Caching Django websites with Memcached

Admin How To

Setting up Dovecot, the IMAP Server

A mail server is a computer on the network that acts as a virtual post office for emails. In the previous article published in February 2014, the author had explained how to set up an email server on Gentoo Linux using Postfix and Dovecot. This part guides readers on how to configure Dovecot, the IMAP server.

In Gentoo (and probably every other distro), details about Dovecot configuration are available in /etc/dovecot. The directory contains a few files and a conf.d directory for extra configuration of various aspects of the server. The configuration files are well documented with comments.
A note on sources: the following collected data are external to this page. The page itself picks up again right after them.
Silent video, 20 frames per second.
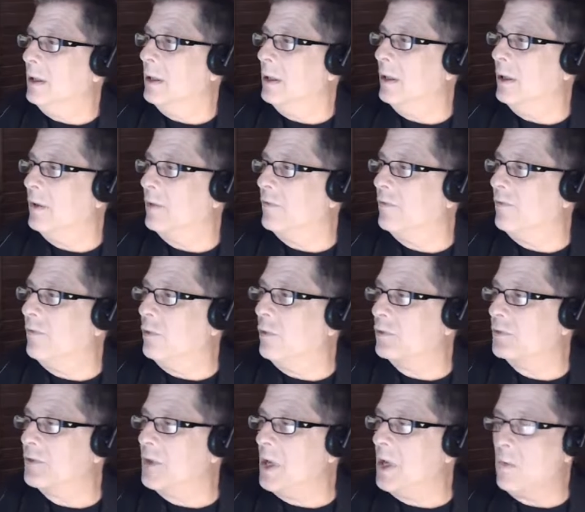Their
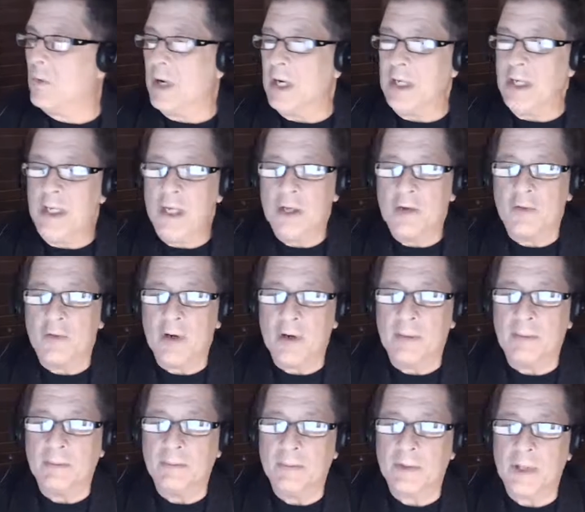full statewide
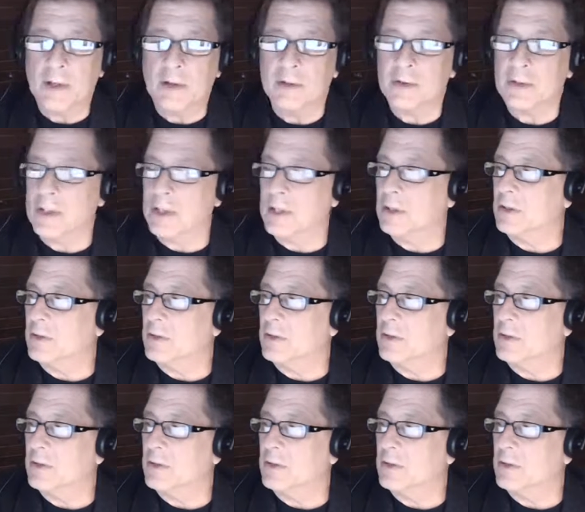decrim goes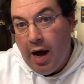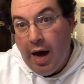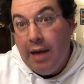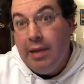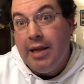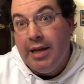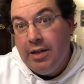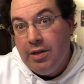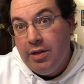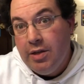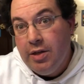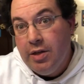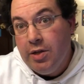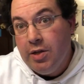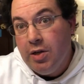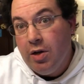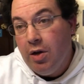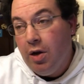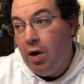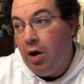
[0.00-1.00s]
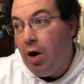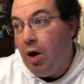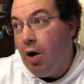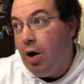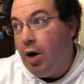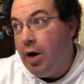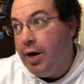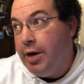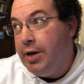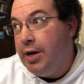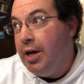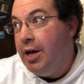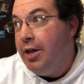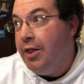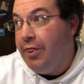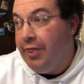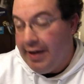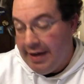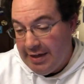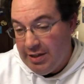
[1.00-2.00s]
I'll end it on
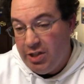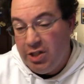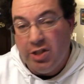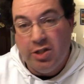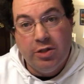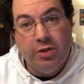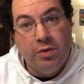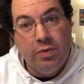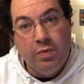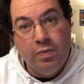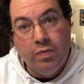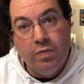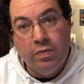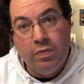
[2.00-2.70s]
this.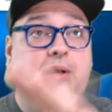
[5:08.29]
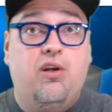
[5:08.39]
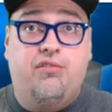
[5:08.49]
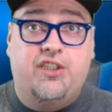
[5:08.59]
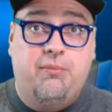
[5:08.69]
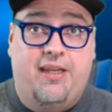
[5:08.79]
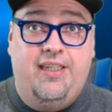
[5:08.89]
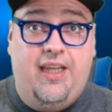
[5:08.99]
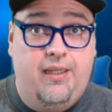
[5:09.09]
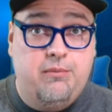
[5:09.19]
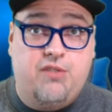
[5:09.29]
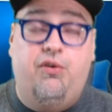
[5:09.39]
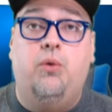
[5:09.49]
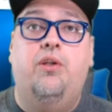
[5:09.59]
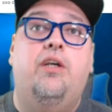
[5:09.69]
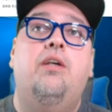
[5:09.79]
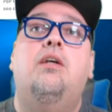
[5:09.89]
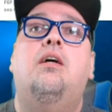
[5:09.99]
it over to my games folder.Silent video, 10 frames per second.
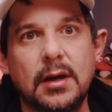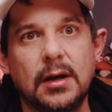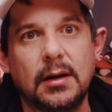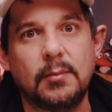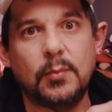
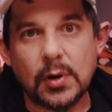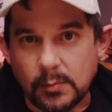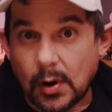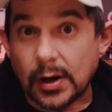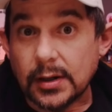
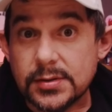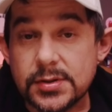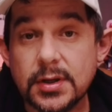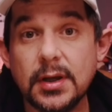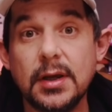
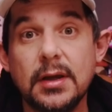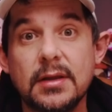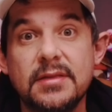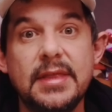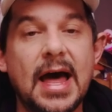bookmarks
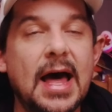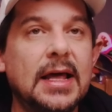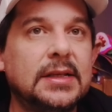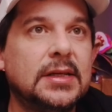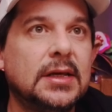
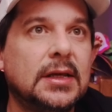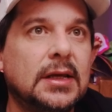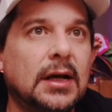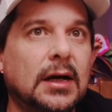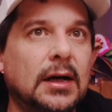that
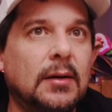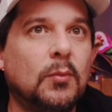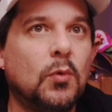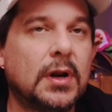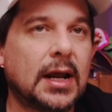
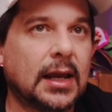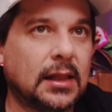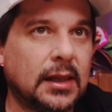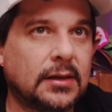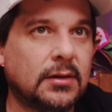when I
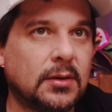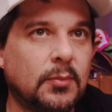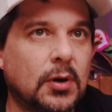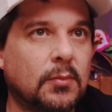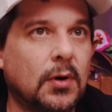clicked on the
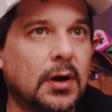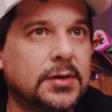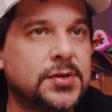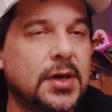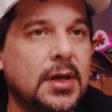
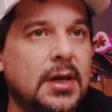bookmarks,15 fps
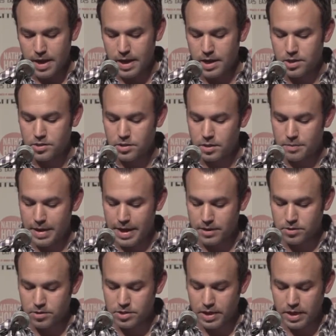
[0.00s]
Angela
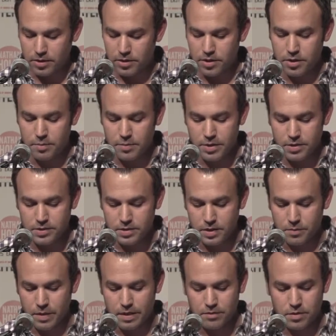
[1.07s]
packed her child in her purse
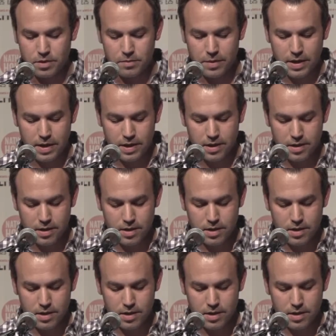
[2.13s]
and waved goodbye.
The main dovecot.conf file is something like this:

protocols = imap lmtp listen = <ip>, 127.0.0.1 login_greeting = ABC mail service verbose_proctitle = yes shutdown_clients = yes !include conf.d/*.conf

The protocols line specifies the protocols it must serve. It's been set to LMTP and IMAP. LMTP, as described in the first article in this series, is the local mail delivery protocol used by Postfix to transfer mails to Dovecot. You can add one more protocol there—the traditional POP3. But in the age of mobile devices and easily accessible email, I don't think anyone really uses POP3 as it involves downloading everything to a single machine.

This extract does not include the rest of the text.